ESG details four different paths of adoption: First, if the company and its branches are already migrating applications to SaaS, it is a good opportunity to re-architect the branches to optimize cloud access. Second, organizations looking to add new branches can simply purchase two broadband connections from different Internet providers instead of purchasing an MPLS link and deploy a router. Third, organizations wanting to augment an existing branch network can install an SD-WAN edge device and broadband connection alongside the existing MPLS router and link. And finally, the expiry of an MPLS network contract is a perfect time to switch to SD-WAN.

Choosing the Appropriate SD-WAN
For IT professionals and budget decision makers a compelling new technology is only one side of the coin. The other is to make the correct choice regarding the best solution and partner. The ZK Research whitepaper WAN is a business Imperative establishes several key requirements to satisfy when seeking the appropriate SD-WAN solution provider. In this report, the most important criterion cited is the ability to enable a transport-independent overlay for a hybrid network consisting of private, wired broadband and wireless circuits, ideally with dynamic steering and optimization techniques. The SD-WAN provider should offer flexibility by supporting either physical or virtual appliances within the branch offices. Furthermore, the ability to provision an SD-WAN from the cloud ensures that the complexity of integrating the various technologies can be masked from the customer.

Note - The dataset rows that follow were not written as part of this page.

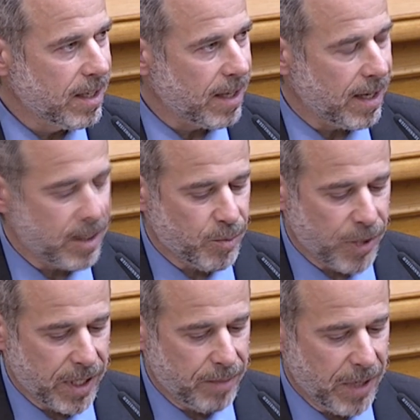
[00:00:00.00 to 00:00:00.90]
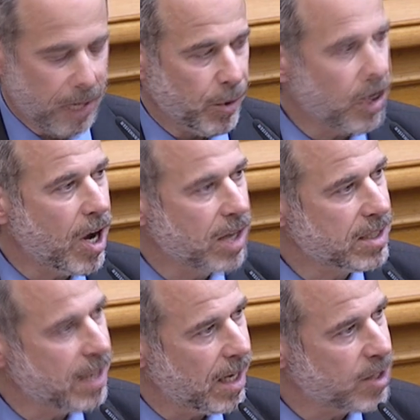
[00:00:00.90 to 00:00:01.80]
And it's pretty minimal
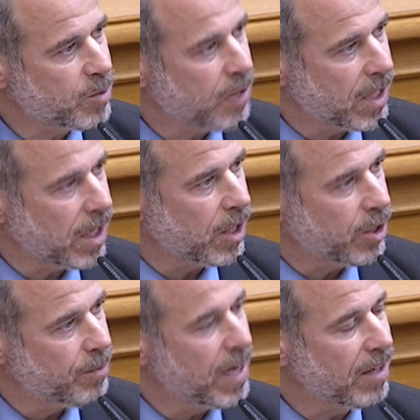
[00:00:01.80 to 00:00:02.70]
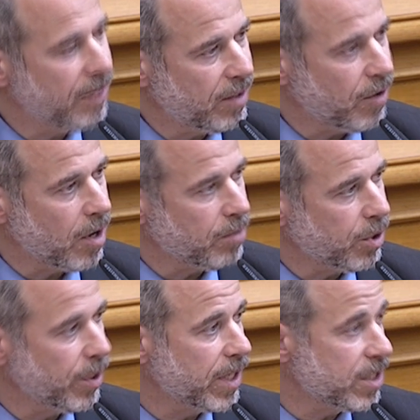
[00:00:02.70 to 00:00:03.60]
cost to us, but a good benefit for our
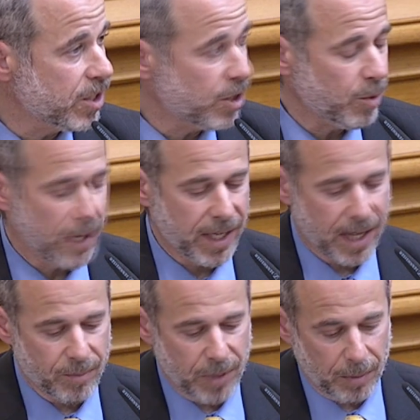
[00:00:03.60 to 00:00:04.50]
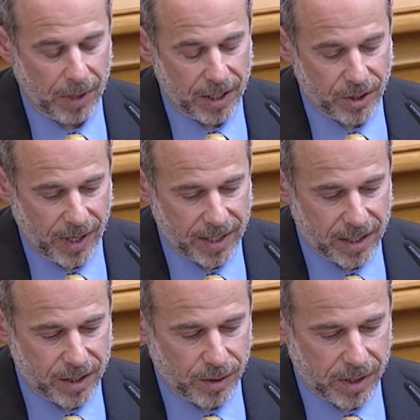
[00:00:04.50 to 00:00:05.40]
employees and a good way to get people on
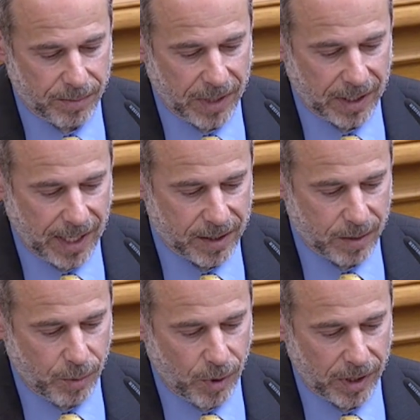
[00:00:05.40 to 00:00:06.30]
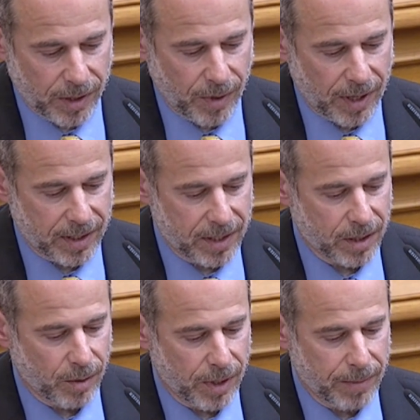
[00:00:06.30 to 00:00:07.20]
transit. So something that I supported throughout these
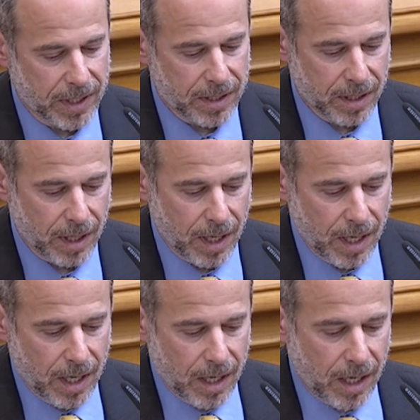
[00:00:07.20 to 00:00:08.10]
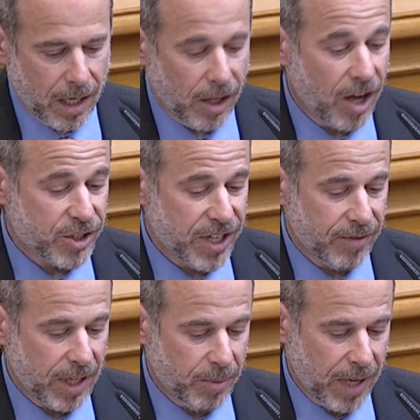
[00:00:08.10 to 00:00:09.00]
agreements.
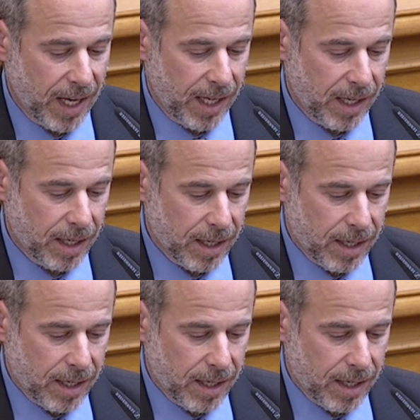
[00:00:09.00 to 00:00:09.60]
Longevity pay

Another requirement is that the provisioning of new locations should be easy and not require a local IT person, and a scalable pay-as-you grow pricing model must be available. One of the key benefits of SD-WAN is reduced cost, therefore the solution of choice should offer minimal initial investment with incremental cost commensurate with scaling the infrastructure.

The SD-WAN service of choice must connect to all major IaaS and SaaS providers to ensure optimized performance of cloud services. The portal for administration must offer rich functionality with a complete and cohesive view of network and application performance. Finally, the SD-WAN solution must automatically recognize applications, classify them and prioritize traffic appropriately.

Frost & Sullivan stated - in a comment accompanying the recent product leadership award given to VeloCloud - that an SD-WAN solution gives enterprises a much-needed control mechanism to deploy, run and manage WANs to help improve operational efficiency and reduce total cost of ownership.